_PROBLEM STATEMENT_: Every line of the data should be written out exactly, with the pictures left out.

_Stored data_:
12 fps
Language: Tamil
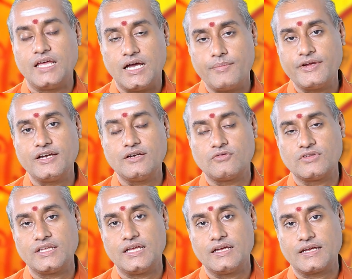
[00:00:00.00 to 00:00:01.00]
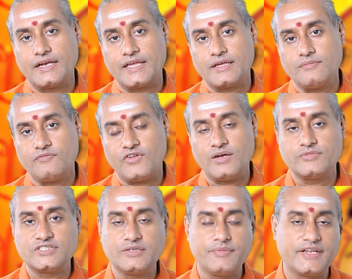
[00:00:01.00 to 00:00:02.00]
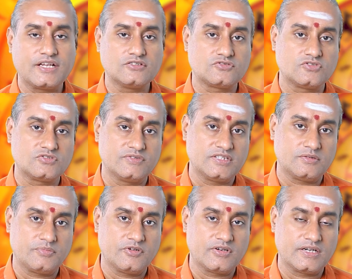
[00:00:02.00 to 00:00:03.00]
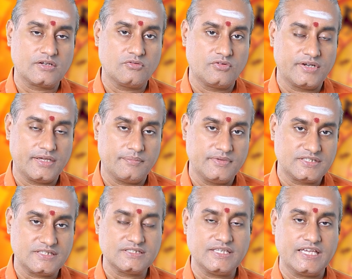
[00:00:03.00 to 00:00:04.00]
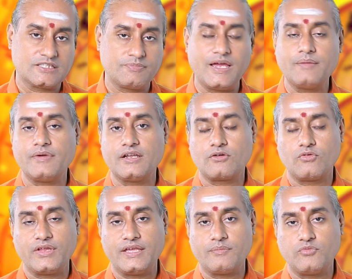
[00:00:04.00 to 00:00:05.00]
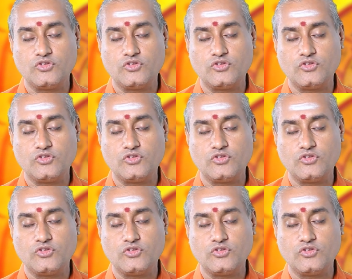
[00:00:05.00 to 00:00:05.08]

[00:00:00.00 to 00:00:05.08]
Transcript: லாபங்கள் கூடுதலாக கிடைக்கும் ஃபார்மசி மெடிக்கல் ஸ்டோர்ஸ் வைத்திருப்பவங்களுக்கு உங்களுடைய பிஸ்னஸை எக்ஸ்பேண்ட் பண்ணக்கூடிய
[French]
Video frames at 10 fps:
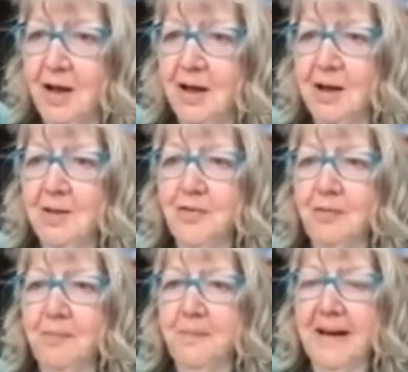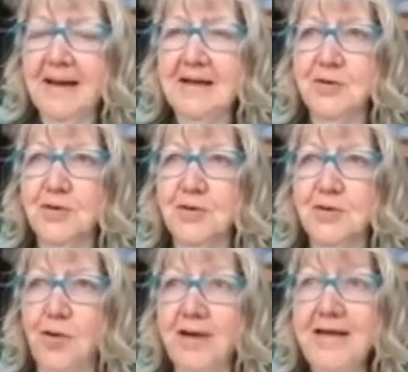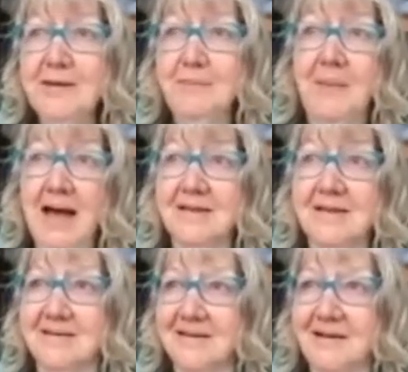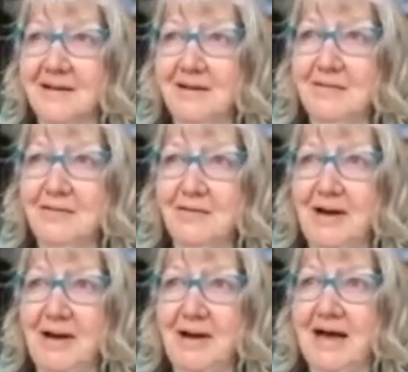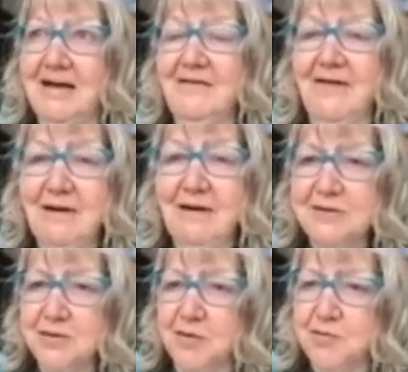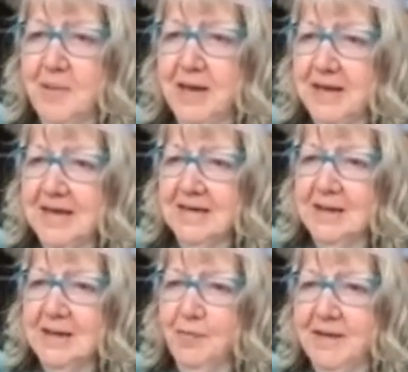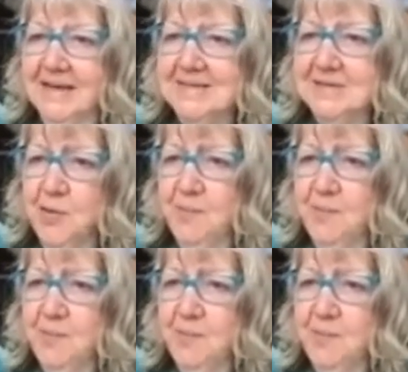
pour paraître au hit parade de l'évaluation numérique des publications.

_RESPONSE_:
12 fps
Language: Tamil
[00:00:00.00 to 00:00:01.00]
[00:00:01.00 to 00:00:02.00]
[00:00:02.00 to 00:00:03.00]
[00:00:03.00 to 00:00:04.00]
[00:00:04.00 to 00:00:05.00]
[00:00:05.00 to 00:00:05.08]

[00:00:00.00 to 00:00:05.08]
Transcript: லாபங்கள் கூடுதலாக கிடைக்கும் ஃபார்மசி மெடிக்கல் ஸ்டோர்ஸ் வைத்திருப்பவங்களுக்கு உங்களுடைய பிஸ்னஸை எக்ஸ்பேண்ட் பண்ணக்கூடிய
[French]
Video frames at 10 fps:
pour paraître au hit parade de l'évaluation numérique des publications.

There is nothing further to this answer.